TV isn't doing enough to help new acts, reckons the government. Or at least that's what culture secretary Andy Burnham thinks:
Andy Burnham said: "We need a programme like Top of the Pops again.
"This was a great thing that was always putting a great mix of new music before the public."
Mr Burnham, speaking at music industry conference In the City in Manchester, said great acts that emerged 20 years ago may not get the same chance today.
Broadcasters must "promote and champion new music in this country, rather than having just very safe options on prime-time TV", he told executives.
Although, of course, we did have a programme exactly like Top of the Pops just a couple of years ago and they took it off because nobody was watching it.
Burnham then recalled watching Tony Wilson on the Granada Reports:
Mr Burnham said he recalled seeing Wilson, who died last year, promoting new bands at the end of his regional news programme.
"Today, people perhaps have more power over their own destiny, but getting heard over the bottom rung of noise is much harder than it was 15 or 20 years ago when people were being chucked onto Granada Reports at the end of the news," he said.

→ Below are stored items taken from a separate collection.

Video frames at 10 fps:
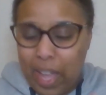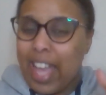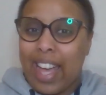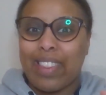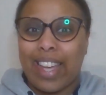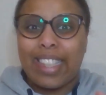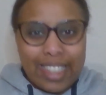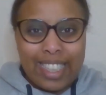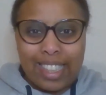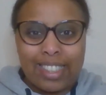in their
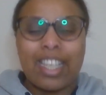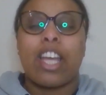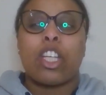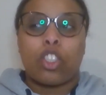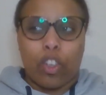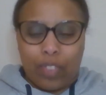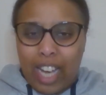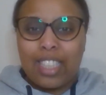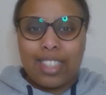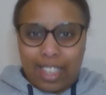teens. So if
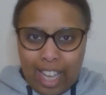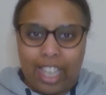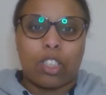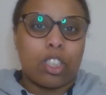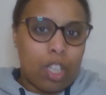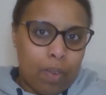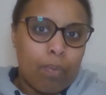that is the case,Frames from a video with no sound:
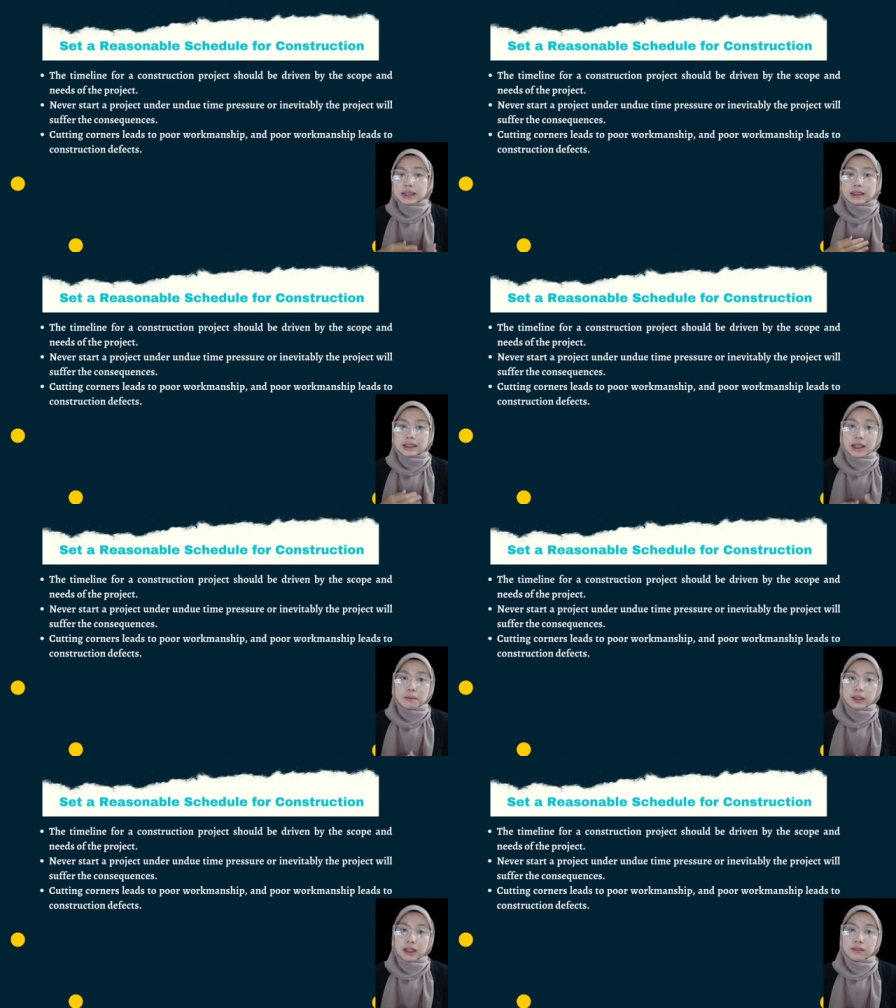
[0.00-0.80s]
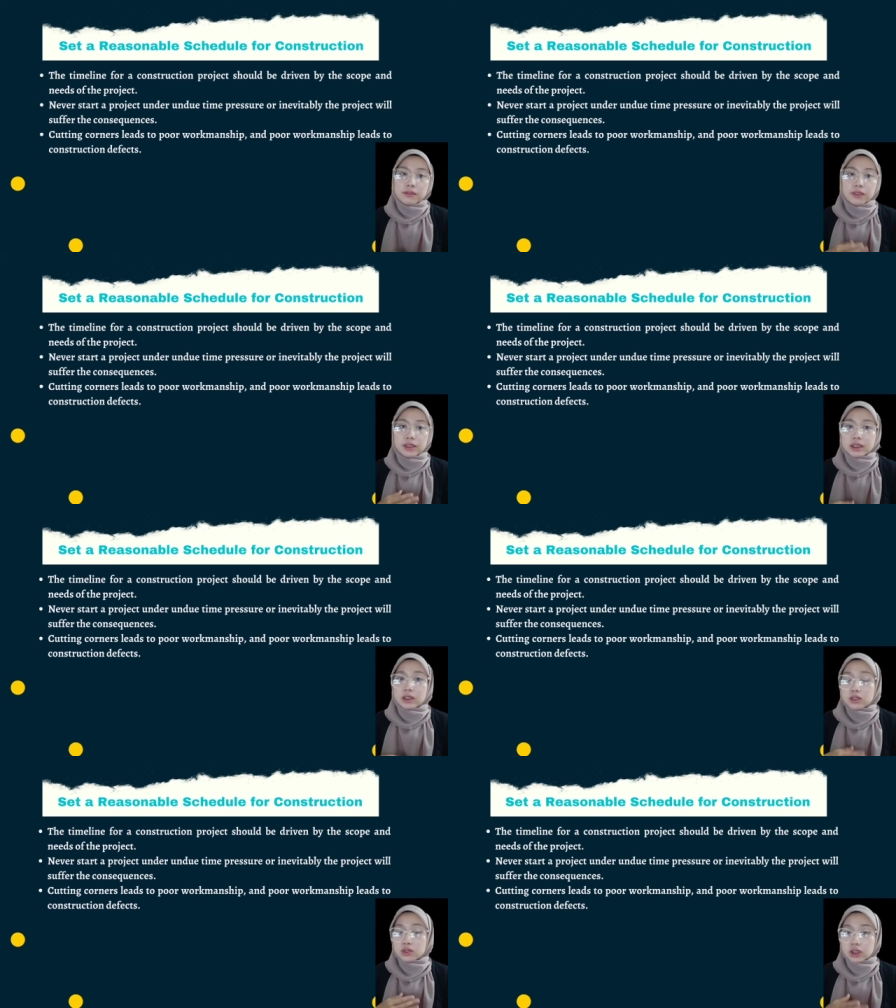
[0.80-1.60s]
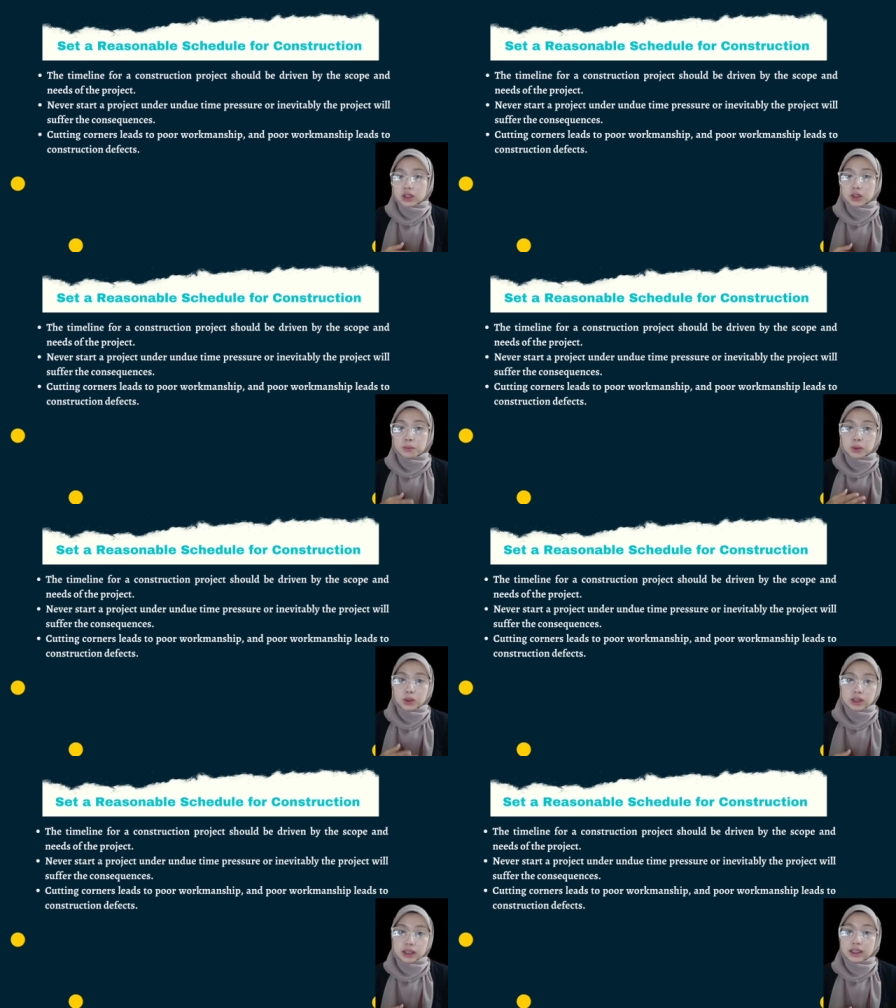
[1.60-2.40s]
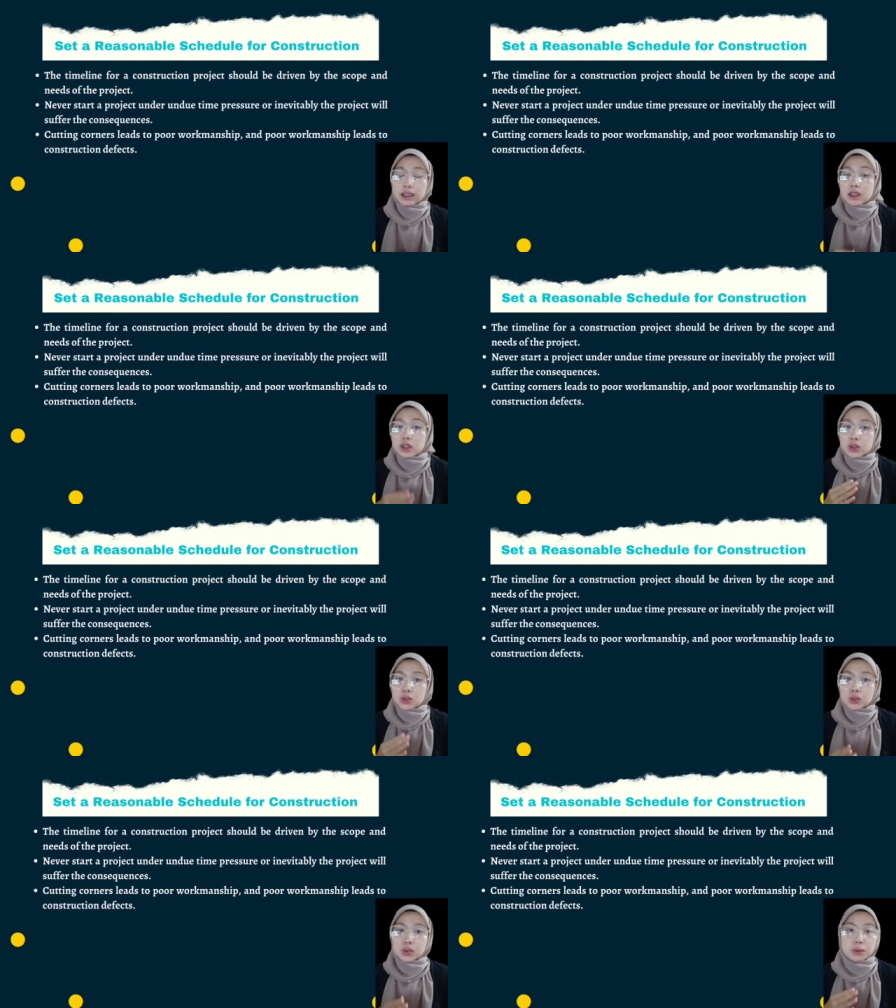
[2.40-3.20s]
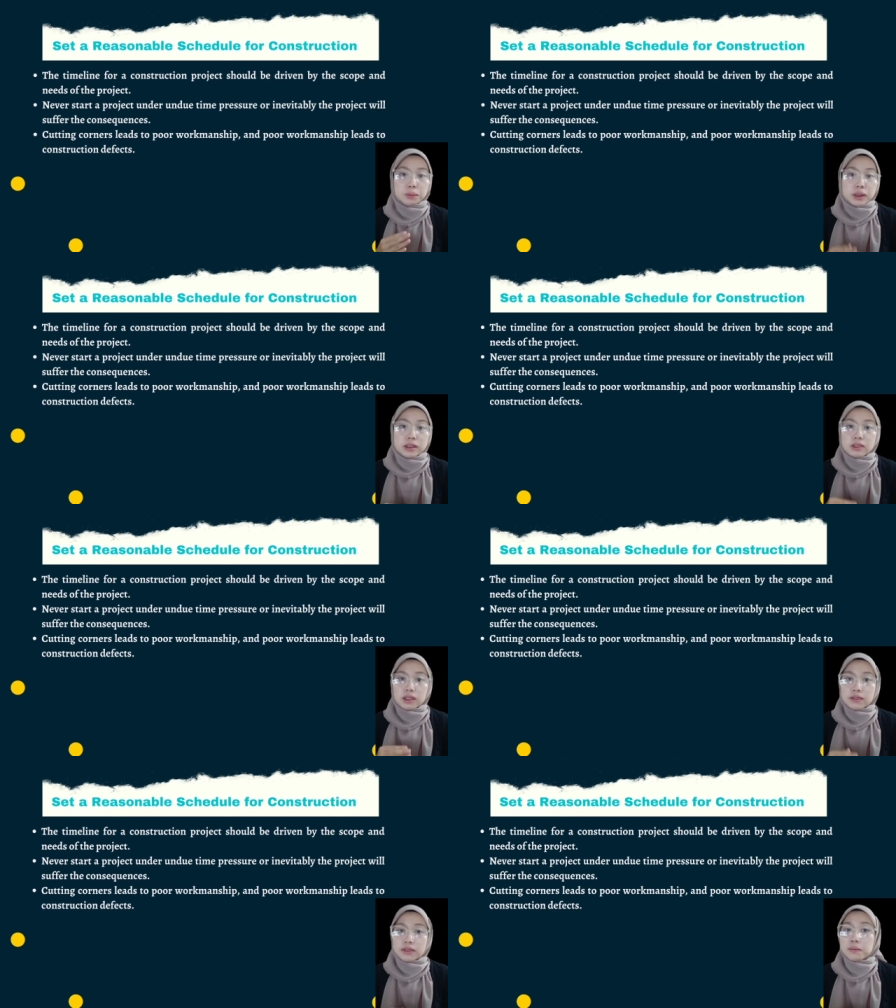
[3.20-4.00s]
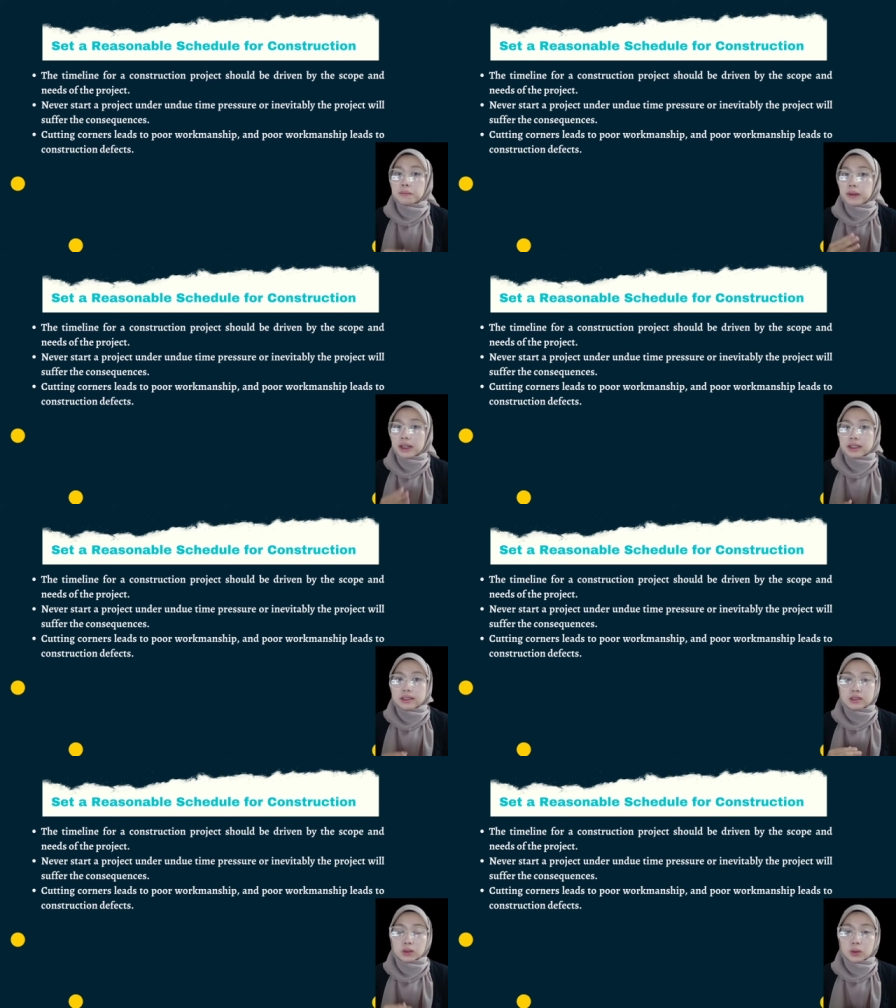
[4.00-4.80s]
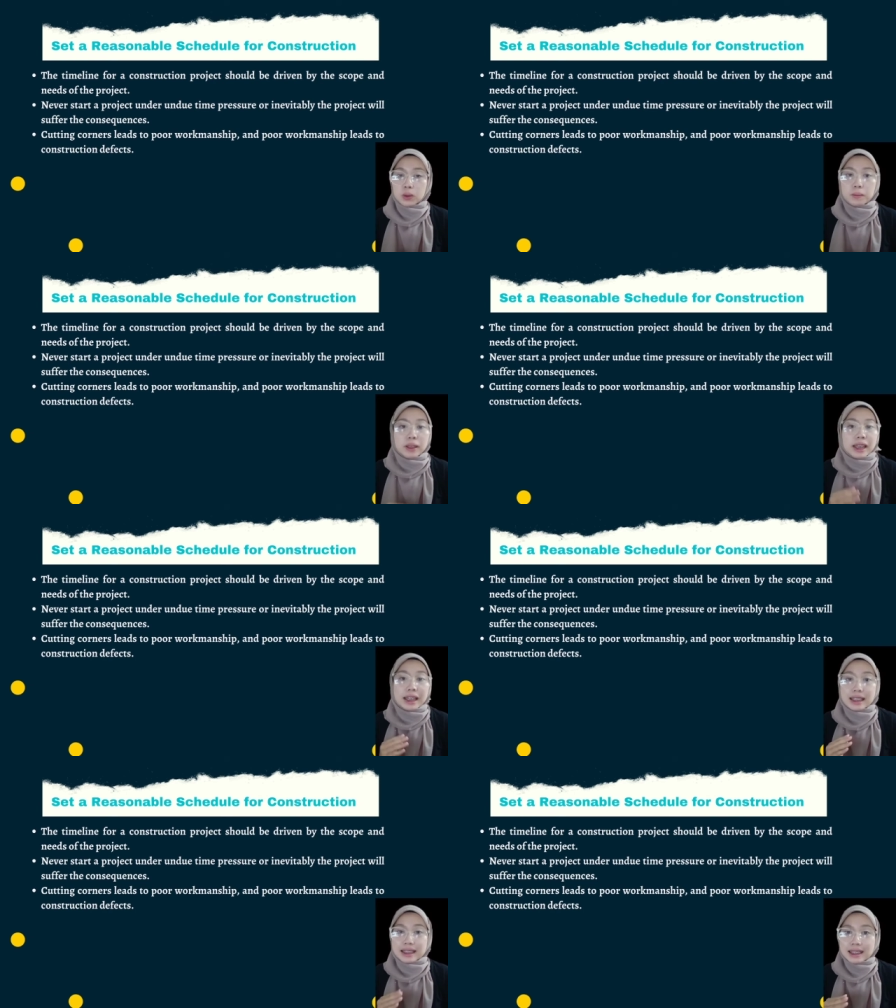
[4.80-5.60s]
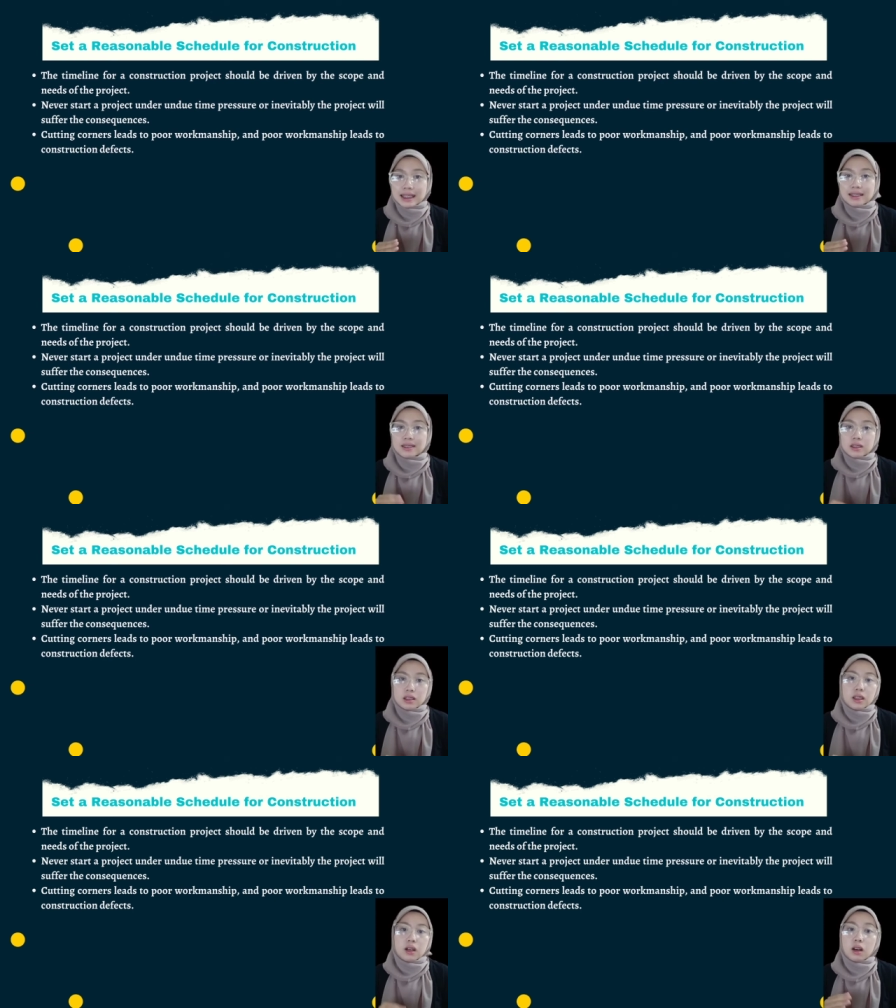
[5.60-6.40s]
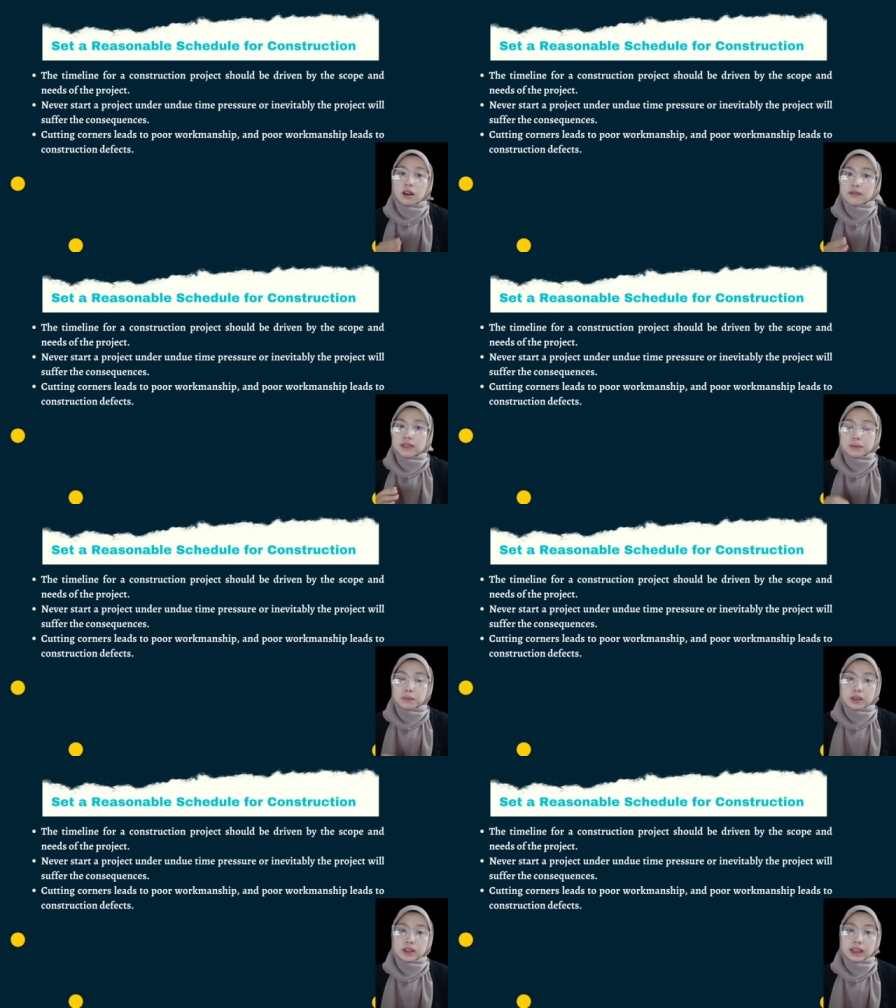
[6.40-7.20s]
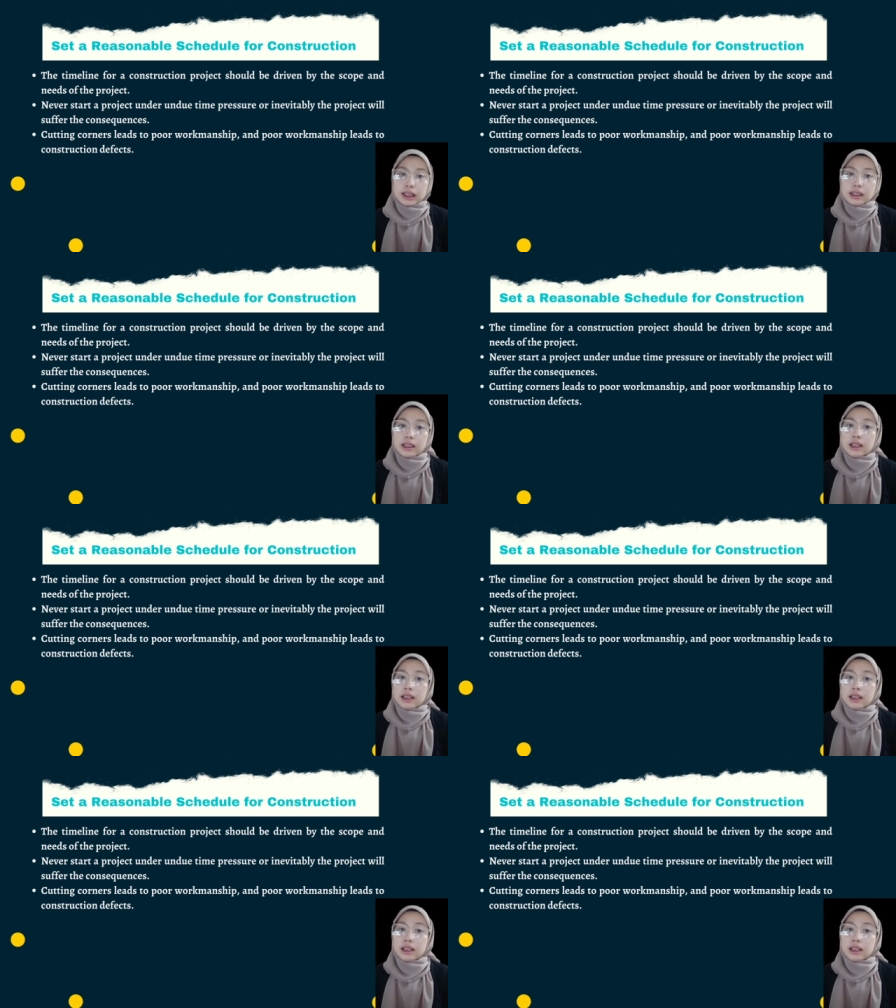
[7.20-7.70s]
The timeline for a construction project should be driven by the scope and needs of the project.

"It seems to me to be a more difficult place to be.
"Perhaps what was always surprising about music, and some of the music that came out of this city, was that they could go national because of the way things were.
"Whereas I do worry very much that if we retreat into that comfort zone, that tried and tested model, they just won't break through in the same way."
Actually, of course, Granada's great strength came not in the slots on Reports, but in the longer-form programmes featuring regional bands that the company would throw out late at night: the So It Goes, the Other Side Of Midnights - even the Pennis Pops Outs. It's arguable that The Stone Roses and New Order owe more to the cross-subsidisation allowed by making Corrie than just from coming from the right place, full stop.
Mr Burnham might like to count up exactly how many programmes are being made like that by the modern ITV his government have allowed to develop; he might also ponder if slots for local bands on teatime news are going to become easier to come by, or harder to come by, when Ofcom lets ITV turn local news into 'somethings that have happened in a 500 mile radius'. You know, something he could actually do something about rather than making weak calls for the return of a show which had been allowed to wither in a multichannel world.
Shouldn't the culture secretary have been looking ahead, anyway? If, say, games are going to become an important new space for promotion of new bands, isn't that where Burnham should be focusing his efforts, rather than calling for Jimmy Saville to come out of retirement?